Erasto envergou-se diante do jovem, e com suas mãos enrugadas afagou sua face branca, trazendo os olhos do rapaz até os seus:

— Filho, diga-me; quem está morto?

— Todos... ela matou a todos. Mas... mas eu escapei. Escapei.

— Quem matou a todos. Vamos, me diga!

O garoto precisou respirar varias vazes para que aquelas palavras tivessem forças para romper as muralhas de sua garganta.

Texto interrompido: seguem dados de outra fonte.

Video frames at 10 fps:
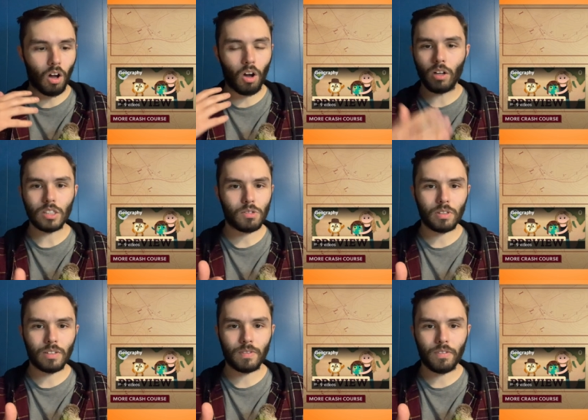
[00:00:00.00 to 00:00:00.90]
all
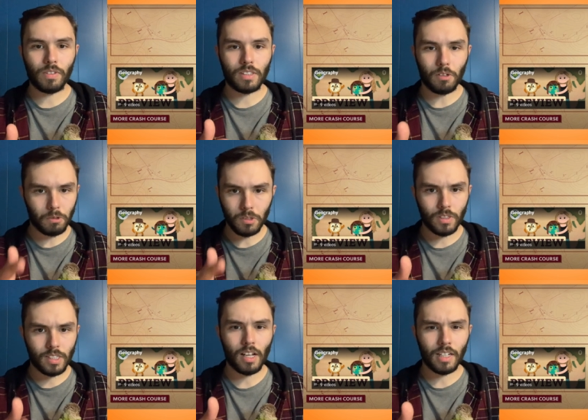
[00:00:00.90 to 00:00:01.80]
sorts of different social
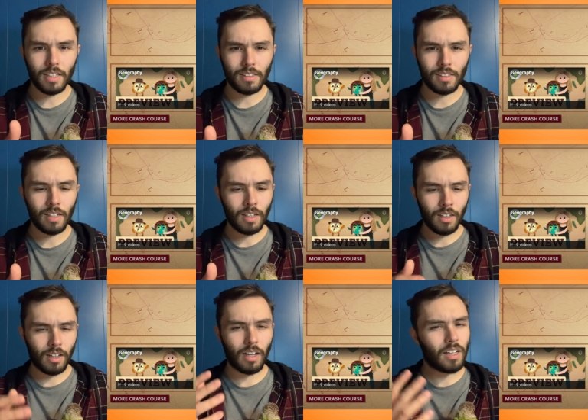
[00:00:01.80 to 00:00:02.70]
studies
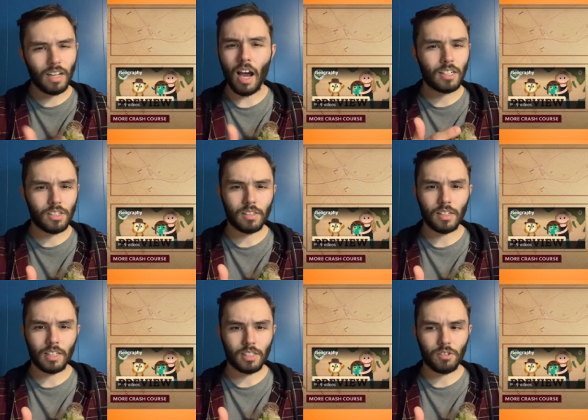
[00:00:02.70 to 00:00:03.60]
uh, not just
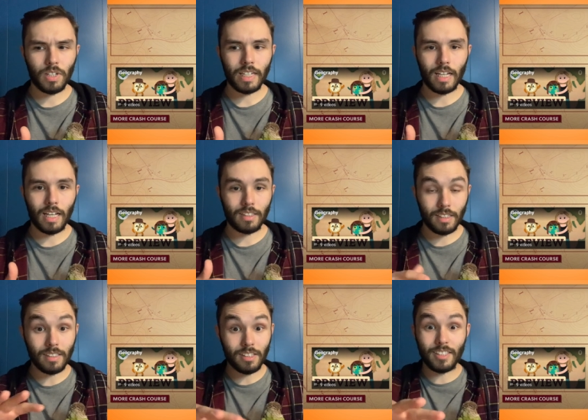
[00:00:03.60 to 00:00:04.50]
history. And
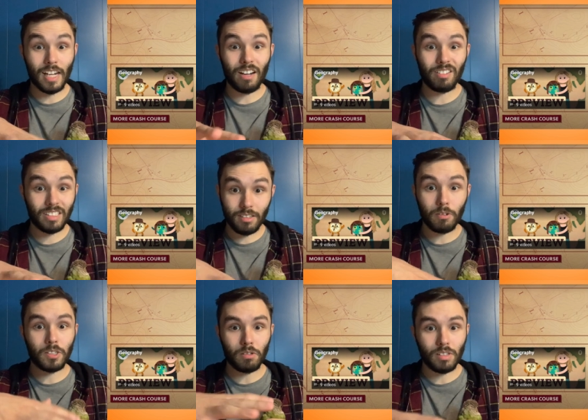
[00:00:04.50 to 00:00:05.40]
since the channel is
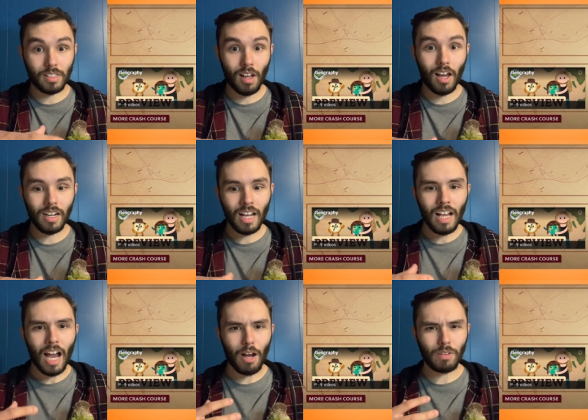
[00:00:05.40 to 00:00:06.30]
Social Stud,
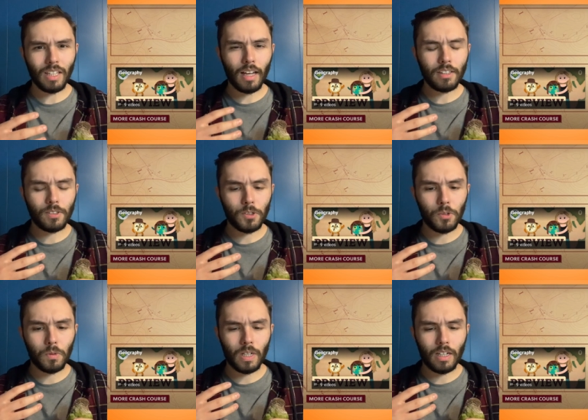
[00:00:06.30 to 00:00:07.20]
I would like
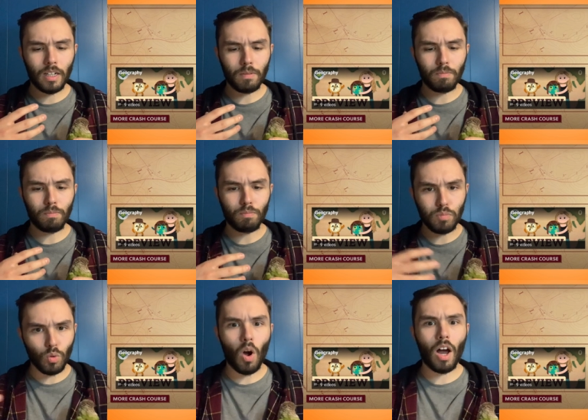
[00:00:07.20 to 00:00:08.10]
to uh,
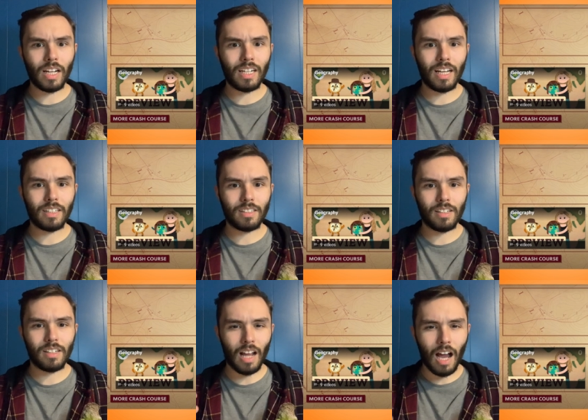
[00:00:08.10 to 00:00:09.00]
broaden it
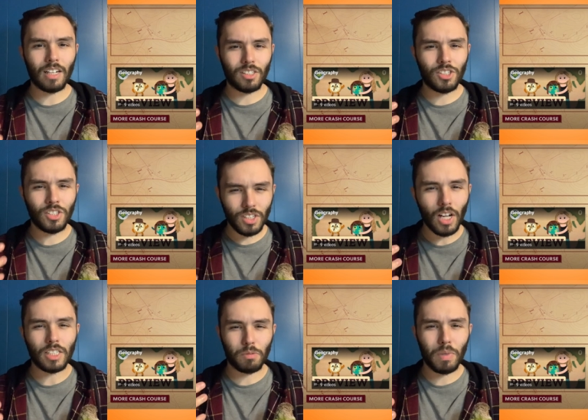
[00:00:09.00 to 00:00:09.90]
to not
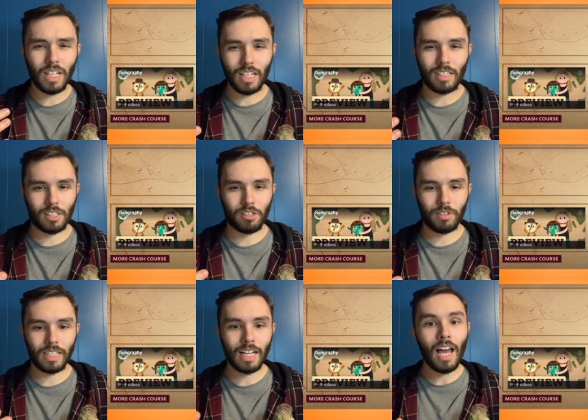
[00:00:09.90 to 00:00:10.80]
just be
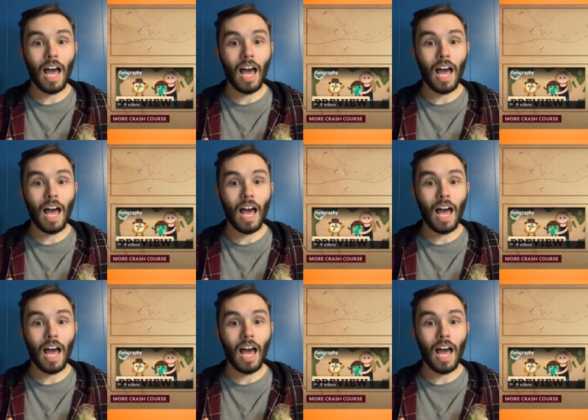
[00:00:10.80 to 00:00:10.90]
history.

Ao ouvir a resposta, Padre Erasto apanhou o guarda-chuva que estava em repouso ao lado da porta, e na companhia do rapaz correu até a casa de algum dos fiéis mais bravos e valentes da pequena cidade; o padeiro João, o açougueiro Juarez e seu filho José, e por fim, como voluntário, Jeca, o beberrão da cidade se voluntariou para o trabalho.

Os quatro homens armados com espingardas e foices marcharam com o Padre e o menino rumo à fazenda, onde todo o horror acontecera. Precisavam ser rápidos. Precisavam salvar ao menos uma vida.

Mas antes precisavam vencer o vento que lhes queimava as faces. Precisavam lutar contra a natureza. Contra a força dos rios que surgiriam em seu caminho. Precisariam pelejar com o maligno... precisariam ser bravos como nenhum homem jamais fora antes.

*****

Antes.

— Emilin! — gritavam os homens da fazenda andando pela floresta à procura da filha mais velha do poderoso fazendeiro, — cadê você, menina!

Depois da grande chuva, o sol estava a pino. Clima perfeito para as serpentes da região, que alegres e de metabolismo acelerado silvavam escondidas nas moitas, sob pedras, e algumas até na copa das arvores. Mas nada deteria aqueles homens que mutilavam o mato com seus facões, de salvar a vida daquele belo projeto de mulher.